* About this exercise *
In the data below, set down exactly the lines from the one containing "[2.00-3.00s]" up to and including the one containing "Word for word: temperature". Leave the pictures out.

Dataset records:
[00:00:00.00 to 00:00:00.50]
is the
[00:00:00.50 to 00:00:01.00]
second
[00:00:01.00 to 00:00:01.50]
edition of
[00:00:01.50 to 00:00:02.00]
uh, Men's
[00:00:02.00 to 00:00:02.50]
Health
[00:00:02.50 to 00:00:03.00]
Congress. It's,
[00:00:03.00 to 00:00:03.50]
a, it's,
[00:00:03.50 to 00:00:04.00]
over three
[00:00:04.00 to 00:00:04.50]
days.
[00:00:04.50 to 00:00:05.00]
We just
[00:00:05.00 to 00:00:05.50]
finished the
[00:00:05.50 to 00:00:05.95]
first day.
--
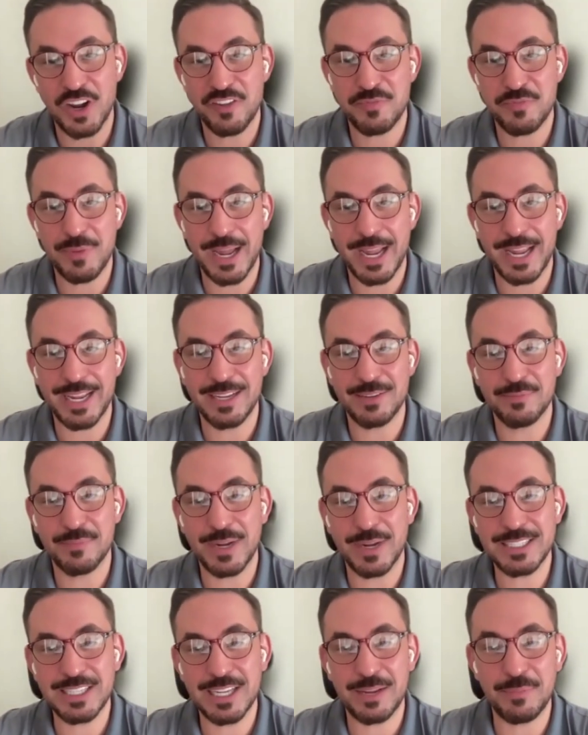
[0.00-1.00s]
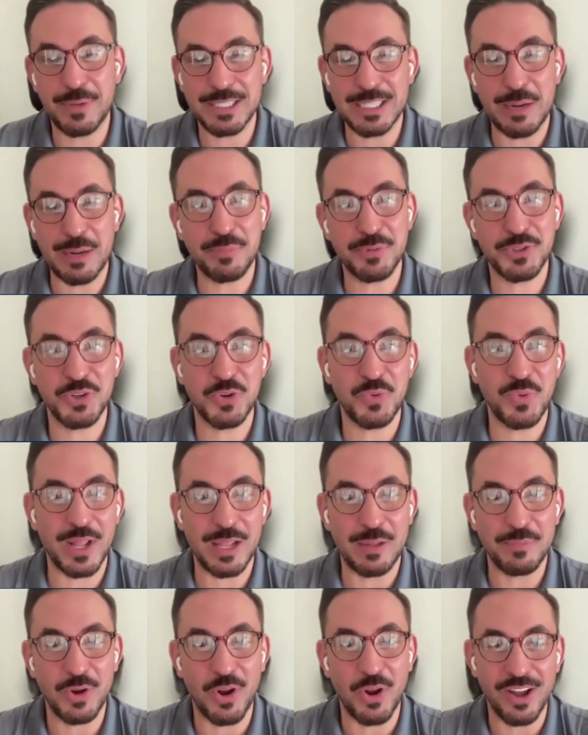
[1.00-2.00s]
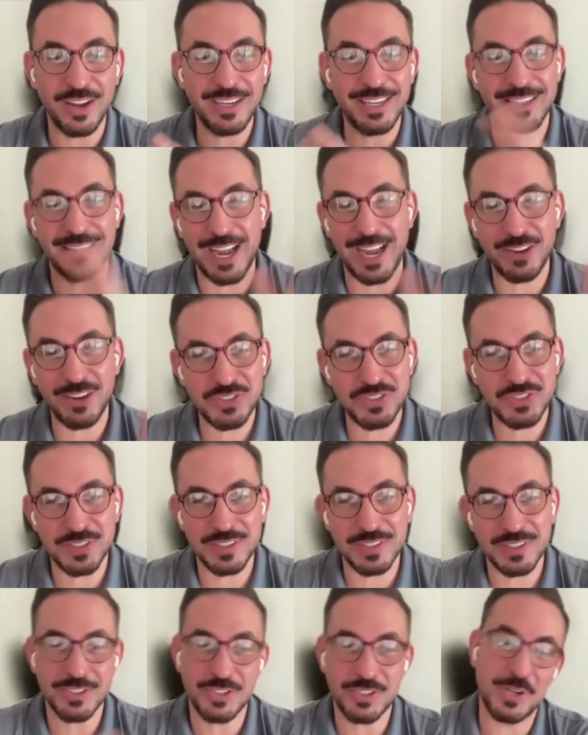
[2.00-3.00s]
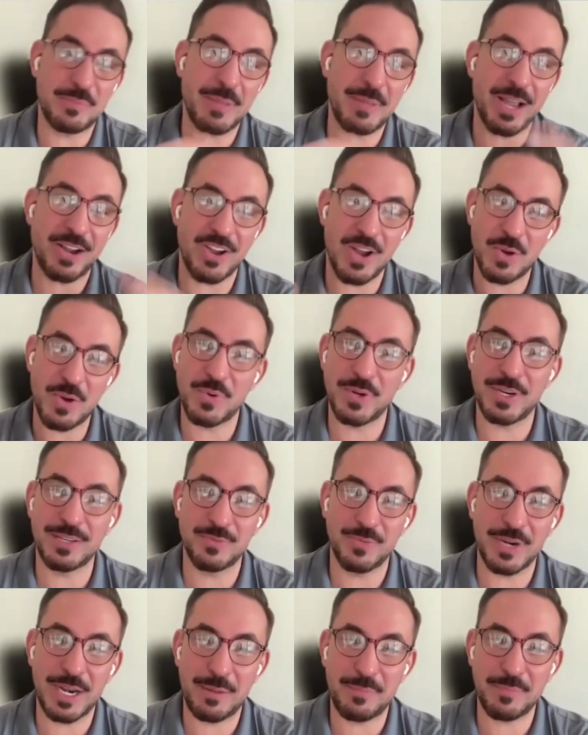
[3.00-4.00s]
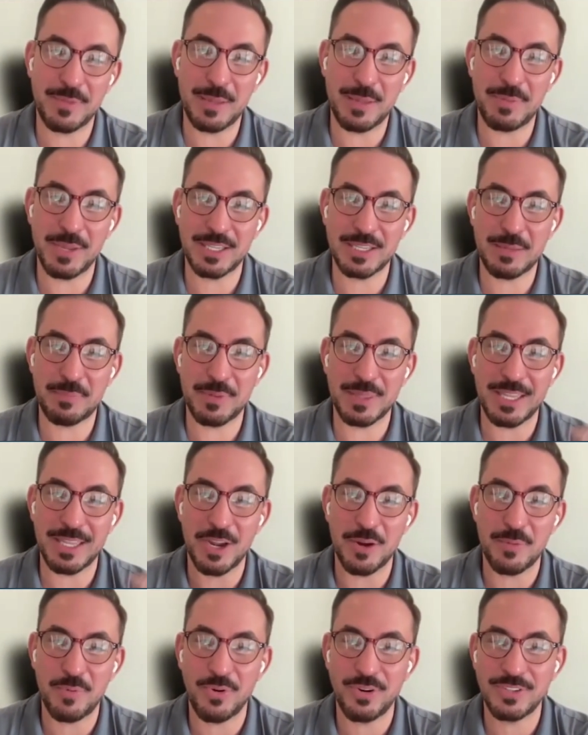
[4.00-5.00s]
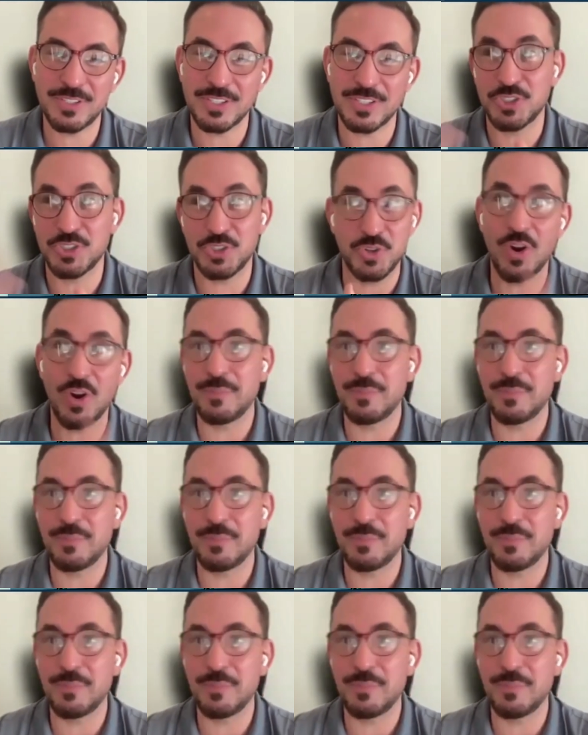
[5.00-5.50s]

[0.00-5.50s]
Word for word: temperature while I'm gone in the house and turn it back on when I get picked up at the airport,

* Exercise result *
[2.00-3.00s]
[3.00-4.00s]
[4.00-5.00s]
[5.00-5.50s]

[0.00-5.50s]
Word for word: temperature while I'm gone in the house and turn it back on when I get picked up at the airport,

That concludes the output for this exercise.